Having lived in St. Louis for over 28 years I’d driven this part of Olive many times, but this was my first time seeing it from the bus window. My interest on Saturday, however, was the far end of Olive. I got off the bus in front of Royal Banks (map).  Before I get into my photos illustrating Olive Blvd I should give you some additional background. Neither University City or St. Louis County is responsible for maintenance of the road, sidewalks, signals, etc. The State of Missouri has that responsibility because Olive Blvd is also known as state Route 340.

Route 340 is a highway in the St. Louis metropolitan area. Its western terminus is Route 100 (Manchester Road) in Ellisville, and its eastern terminus is at an intersection with Ferguson Avenue and Olive Boulevard in University City. The stretch of Route 340 between Manchester Road and the Interstate 64 / U.S. 40 / U.S. 61 interchange is known locally as Clarkson Road. The remainder of Route 340 between this intersection and its eastern terminus is variously known as Olive Boulevard (which does not connect with Olive Street in the city of St. Louis. Route 340 ends at Ferguson Avenue in University City, but Olive Boulevard continues to Skinker Boulevard on St. Louis city line. (Wikipedia)

Not a divided limited-access interstate, but an urban corridor that is supposed to move more cars than other corridors — like Delmar Blvd. The headline gives away the theme — it was a nightmare.  This comes from auto-centric development in the absence of a mandate for accommodating pedestrians.
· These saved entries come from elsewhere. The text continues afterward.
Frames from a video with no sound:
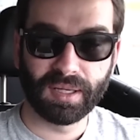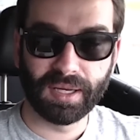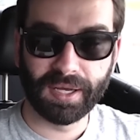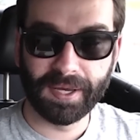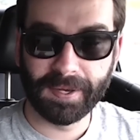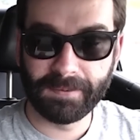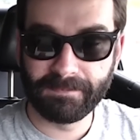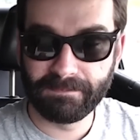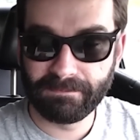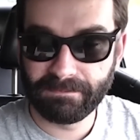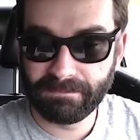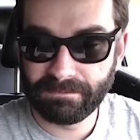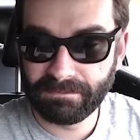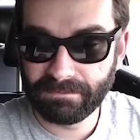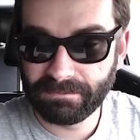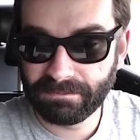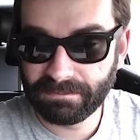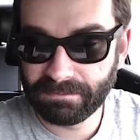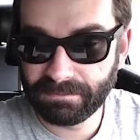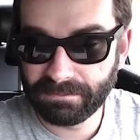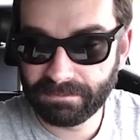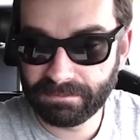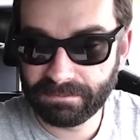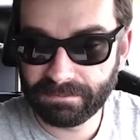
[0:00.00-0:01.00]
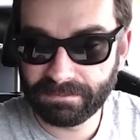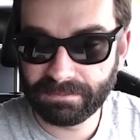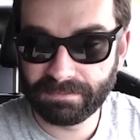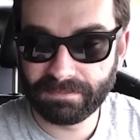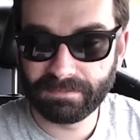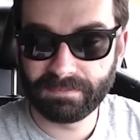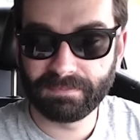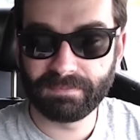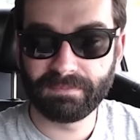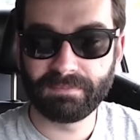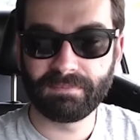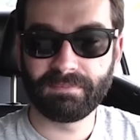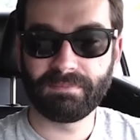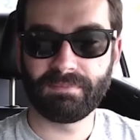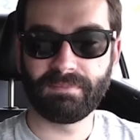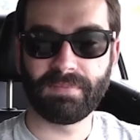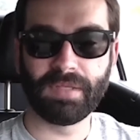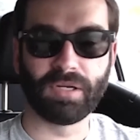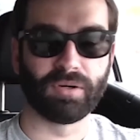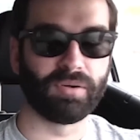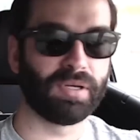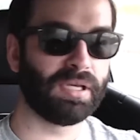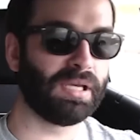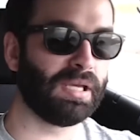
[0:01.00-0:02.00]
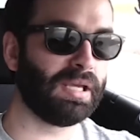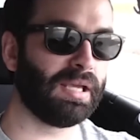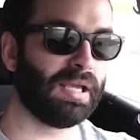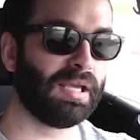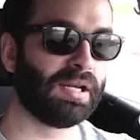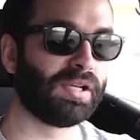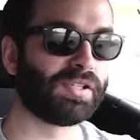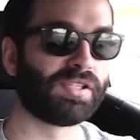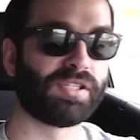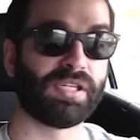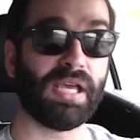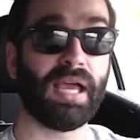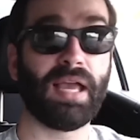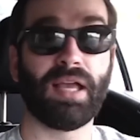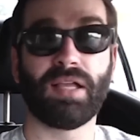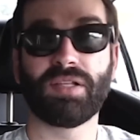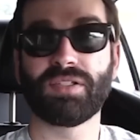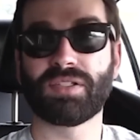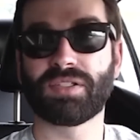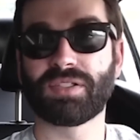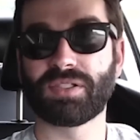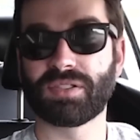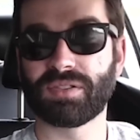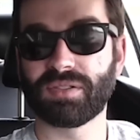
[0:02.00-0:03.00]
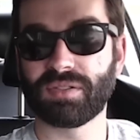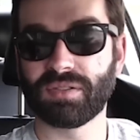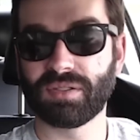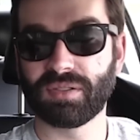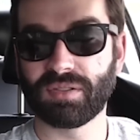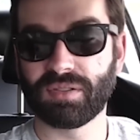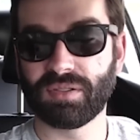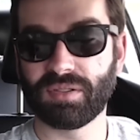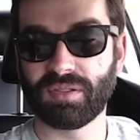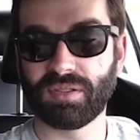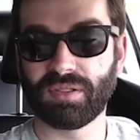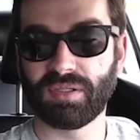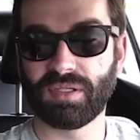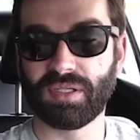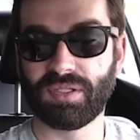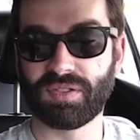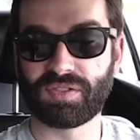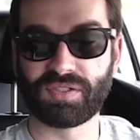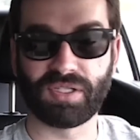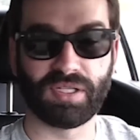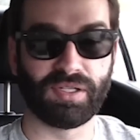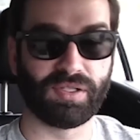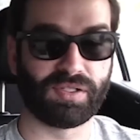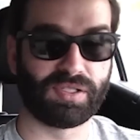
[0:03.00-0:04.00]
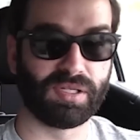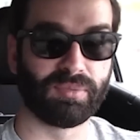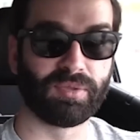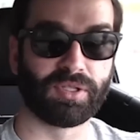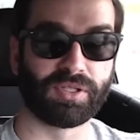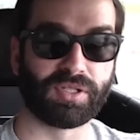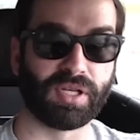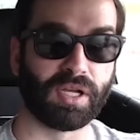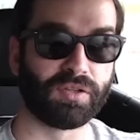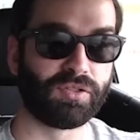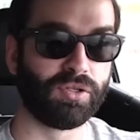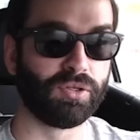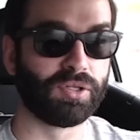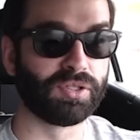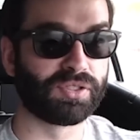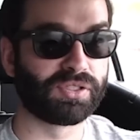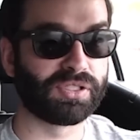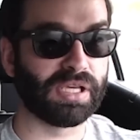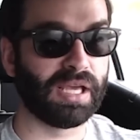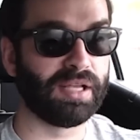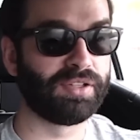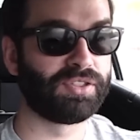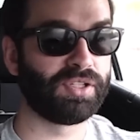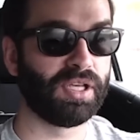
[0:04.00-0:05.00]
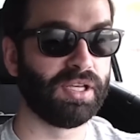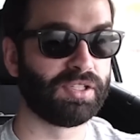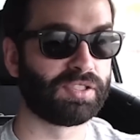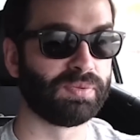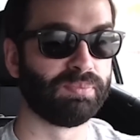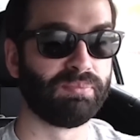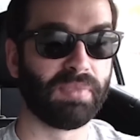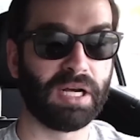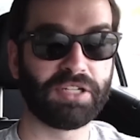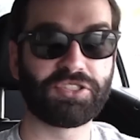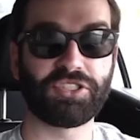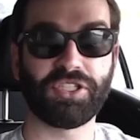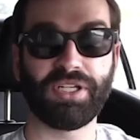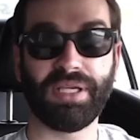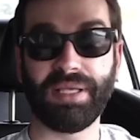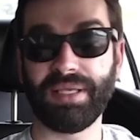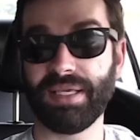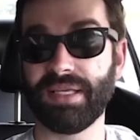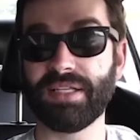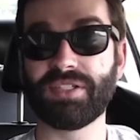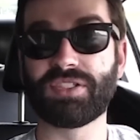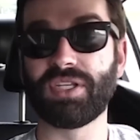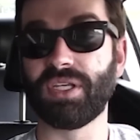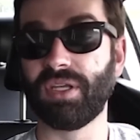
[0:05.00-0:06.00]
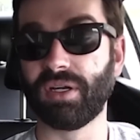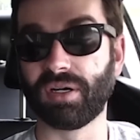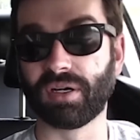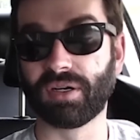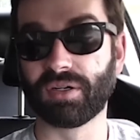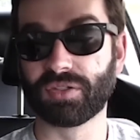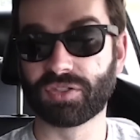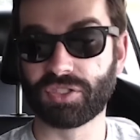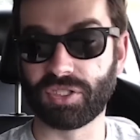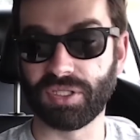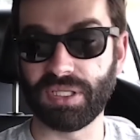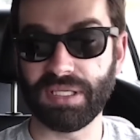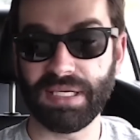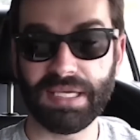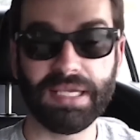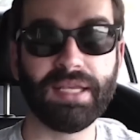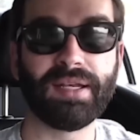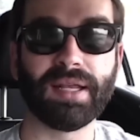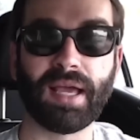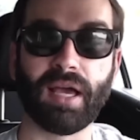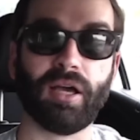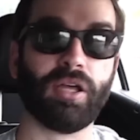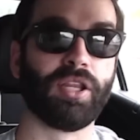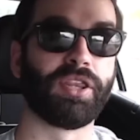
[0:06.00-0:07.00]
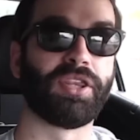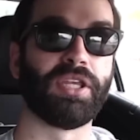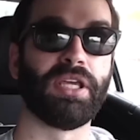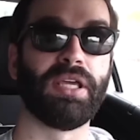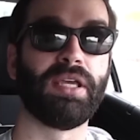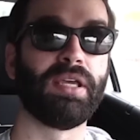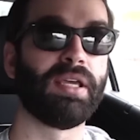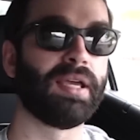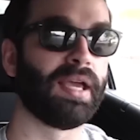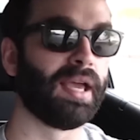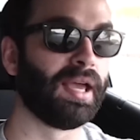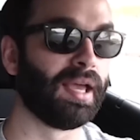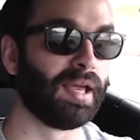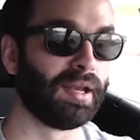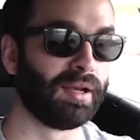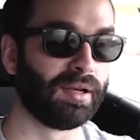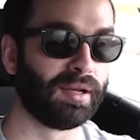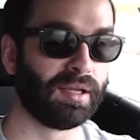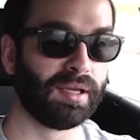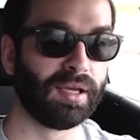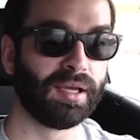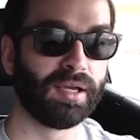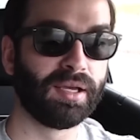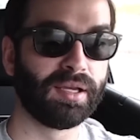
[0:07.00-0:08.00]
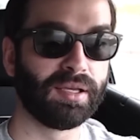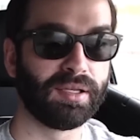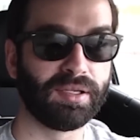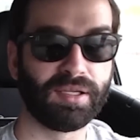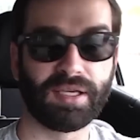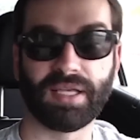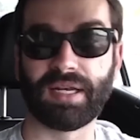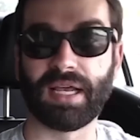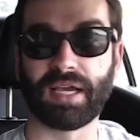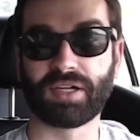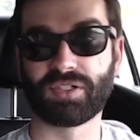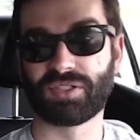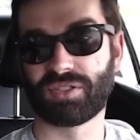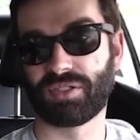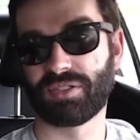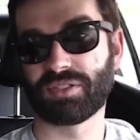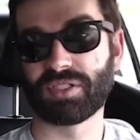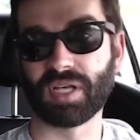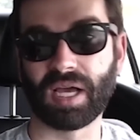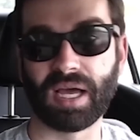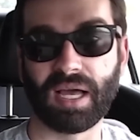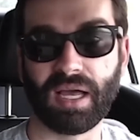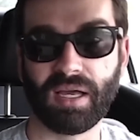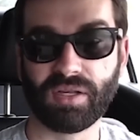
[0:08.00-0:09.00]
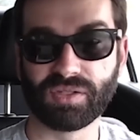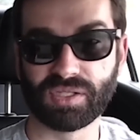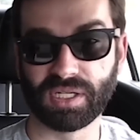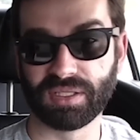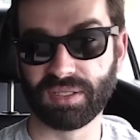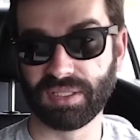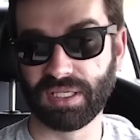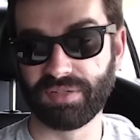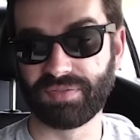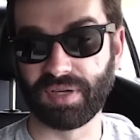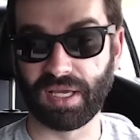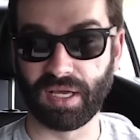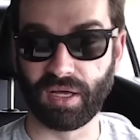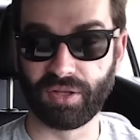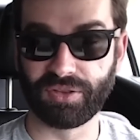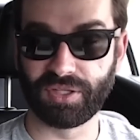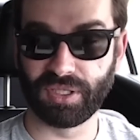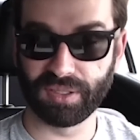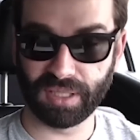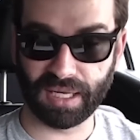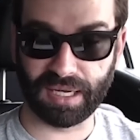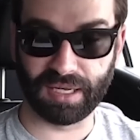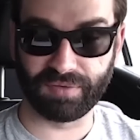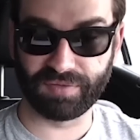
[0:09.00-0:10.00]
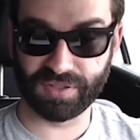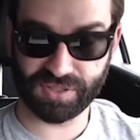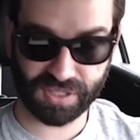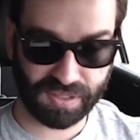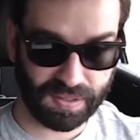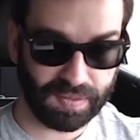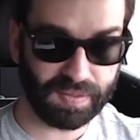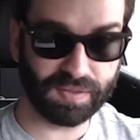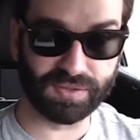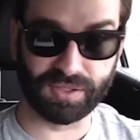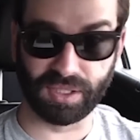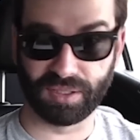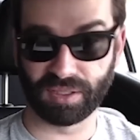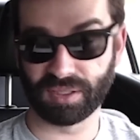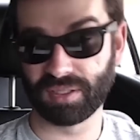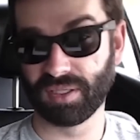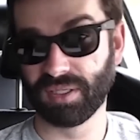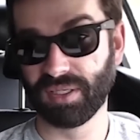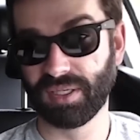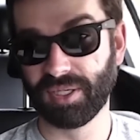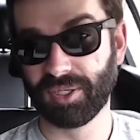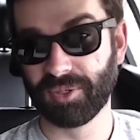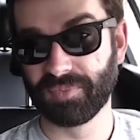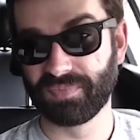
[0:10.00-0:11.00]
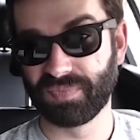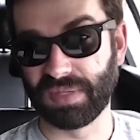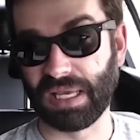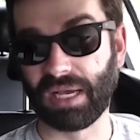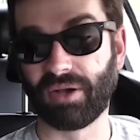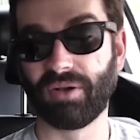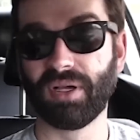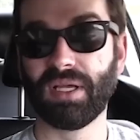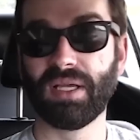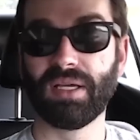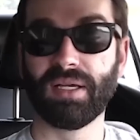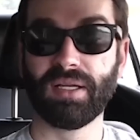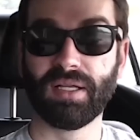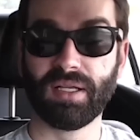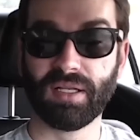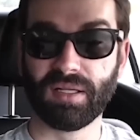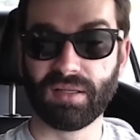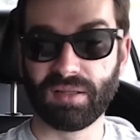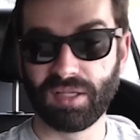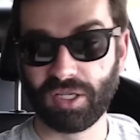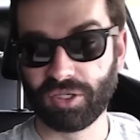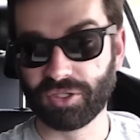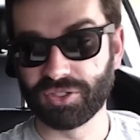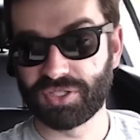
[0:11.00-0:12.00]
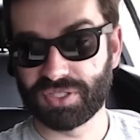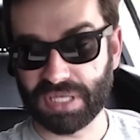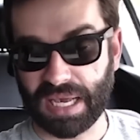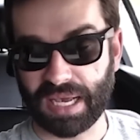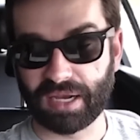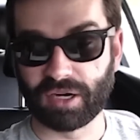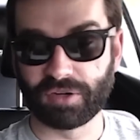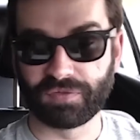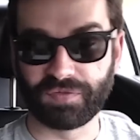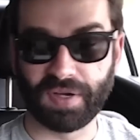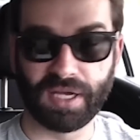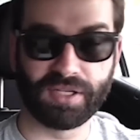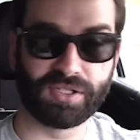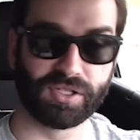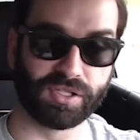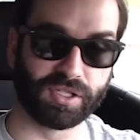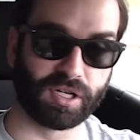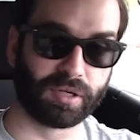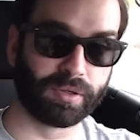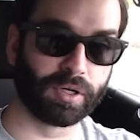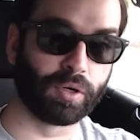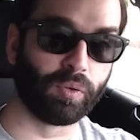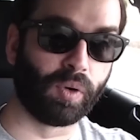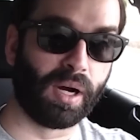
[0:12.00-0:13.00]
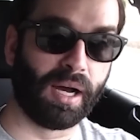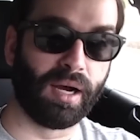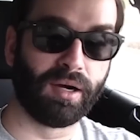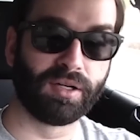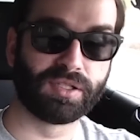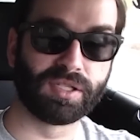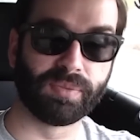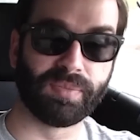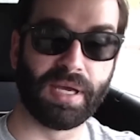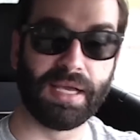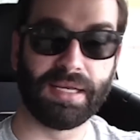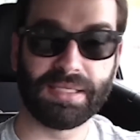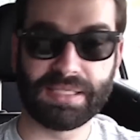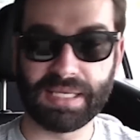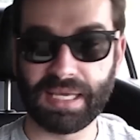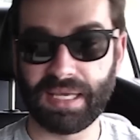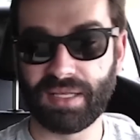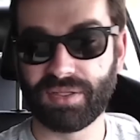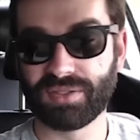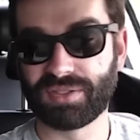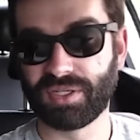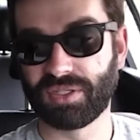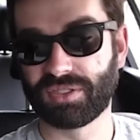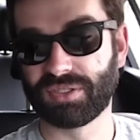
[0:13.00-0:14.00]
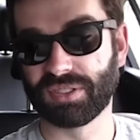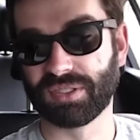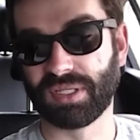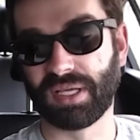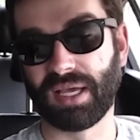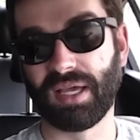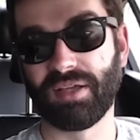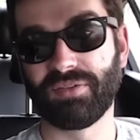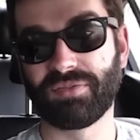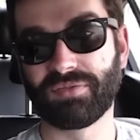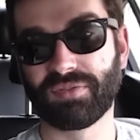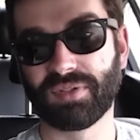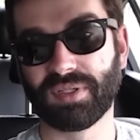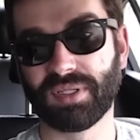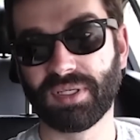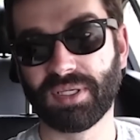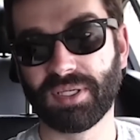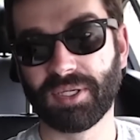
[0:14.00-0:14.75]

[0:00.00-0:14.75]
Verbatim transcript: Um, you know, in a sense, in a, in a similar sense, you could say it's it's much easier to eat healthy and get exercise and live a healthy life. It's easier. Now, little sacrifices are required to maintain such a life.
OK, let the visual tour begin.

Taken on the bus, this 1915 building has residential above commercial. This is shortly before Olive Blvd becomes Missouri Route 340. Due to parking, clear pedestrian access is limited.
Looking West as the bus continues heading on Olive Blvd to Chesterfield Mall.
Looking East from the same spot. Olive Blvd is 4 travel lanes, plus a center turn lane. Sidewalks at this point are “attached”, no tree lawn separating roadway from sidewalk.
The Royal Banks building, 8021 Olive Blvd, was built in 1971. In 1958 the land was vacant.
Next door, to the West, is a store specializing in Asian/International groceries. It was built in 1960 — has been updated many times since. Both are set way back from Olive to provide more room for parking.

Despite the presence of a bus stop, neither provide an accessible route to their accessible building entrance. This is the case for nearly every property I encountered the next few hours.

I quickly encounter a point where foliage is hanging over the sidewalk. I’m sitting in my wheelchair and still hit it when ducking.
In places the paving changes to a paver brick intended to spruce up the pedestrian experience. As expected, they were uneven.
The streetlight is also intended to help the image of Olive. The banner is for the Olive Link International district, next to rings meant to hold planters.
This shows a 1962 pizza place is relatively close to Olive.
Broken grate around a former street tree.

The above was written back in August, shortly after taking the trip on Olive. Rather than continue procrastinating, I’m going to post more pics with limited commentary to be able to finish this post.

One of many places where no curb cut exists, there’s a good ramp across the street but not this side

Yesterday as I was finishing up this post I reviewed all nearly 200 photos I took that hot August day. After wishing it wasn’t so cold now, I recall all the obstacles I encountered in my wheelchair. I also thought about how horrid the environment is for anyone to experience as a pedestrian.

Now that I’ve finally gotten this post completed, I can post about plans to redevelop the Western end of Olive Blvd in University City.